Has, bizarrely, a driver who lives in Scarborough, though he himself lives in Camden Hill. The chauffeur was a truck-driver involved in the making of A Chorus of Disapproval in 1988 and has been in Mr Winner's employment ever since, although when he first came to London he was at the very serious disadvantage of barely knowing the city at all. He comes down from Scarborough on a Monday morning and lives in a flat in London until Friday night.

Bill Morris, general secretary of the Transport and General Workers' Union

Has a car and a driver, who is an employee of the union. All top union officials have the use of a union-supplied car, but it is only the General Secretary who has a driver.

Jack Woolley, self-made man in the Archers

Fictional he may be, but his chauffeur, Higgs, has the unique distinction of having his own appreciation society. Presumably speaking only when spoken to (as a good servant should), he has made just two utterances on air.

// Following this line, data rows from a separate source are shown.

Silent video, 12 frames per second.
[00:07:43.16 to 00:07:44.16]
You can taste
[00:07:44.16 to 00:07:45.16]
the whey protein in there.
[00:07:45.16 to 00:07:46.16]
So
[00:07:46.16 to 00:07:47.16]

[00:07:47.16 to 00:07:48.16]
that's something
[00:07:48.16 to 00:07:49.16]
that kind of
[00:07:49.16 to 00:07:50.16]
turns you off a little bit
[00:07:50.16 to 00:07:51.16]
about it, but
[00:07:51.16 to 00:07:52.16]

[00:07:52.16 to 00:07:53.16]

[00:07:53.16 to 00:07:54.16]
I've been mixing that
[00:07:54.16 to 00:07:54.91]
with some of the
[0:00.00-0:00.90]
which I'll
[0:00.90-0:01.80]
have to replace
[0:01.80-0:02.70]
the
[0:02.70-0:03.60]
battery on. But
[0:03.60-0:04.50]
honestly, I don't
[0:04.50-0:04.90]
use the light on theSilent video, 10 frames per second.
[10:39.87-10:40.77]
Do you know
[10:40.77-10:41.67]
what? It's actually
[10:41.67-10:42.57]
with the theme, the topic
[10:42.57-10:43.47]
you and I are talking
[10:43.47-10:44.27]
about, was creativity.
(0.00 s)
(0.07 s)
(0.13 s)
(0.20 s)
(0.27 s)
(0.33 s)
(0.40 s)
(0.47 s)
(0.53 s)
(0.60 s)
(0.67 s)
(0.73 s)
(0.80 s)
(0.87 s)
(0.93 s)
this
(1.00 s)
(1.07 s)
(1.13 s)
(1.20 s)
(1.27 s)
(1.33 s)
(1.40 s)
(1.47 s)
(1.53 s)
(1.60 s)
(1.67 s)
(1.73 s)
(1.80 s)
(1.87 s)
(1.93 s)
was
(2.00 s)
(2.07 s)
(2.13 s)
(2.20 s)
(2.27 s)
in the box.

Max Hastings, editor of the London Evening Standard

Though he won't be installed as editor until January, Hastings has the use of a Standard editorial car. When he accepted the new job, he made sure his driver Bill was signed up, too. Hastings' successor as editor of the Daily Telegraph, Charles Moore, is regularly spotted taking the Docklands Light Railway to his Canary Wharf office.

Anita Roddick, founder of the Body Shop

Does not employ a chauffeur. Drives a VW Golf, or otherwise takes taxis.

Cedric Brown, chief executive, British Gas

Perhaps the epitome of "fat cat" management, on a staggering pounds 492,602 a year, Brown reinforces his privileged image with his own driver.

Richard Branson, entrepreneur

Surprisingly, perhaps, does not have a chauffeur. Relies on cabs, Virgin's internal motorbikes and, when going to or from the airport, Virgin's own limousine service.

John Horner, head of the Burton group

Burton employs a chauffeuse named Caroline, who formerly served in the Army and has been driving for Horner (and other Burton executives) for almost eight years.

Oliver Hoare, art dealer and close friend of the Princess of Wales

Had the misfortune of employing one Barry Hodge, whose scant regard for servile discretion caused Hoare's phone calls from the Princess of Wales to be splashed all over the tabloids. Hodge was promptly dismissed after 10 years' service.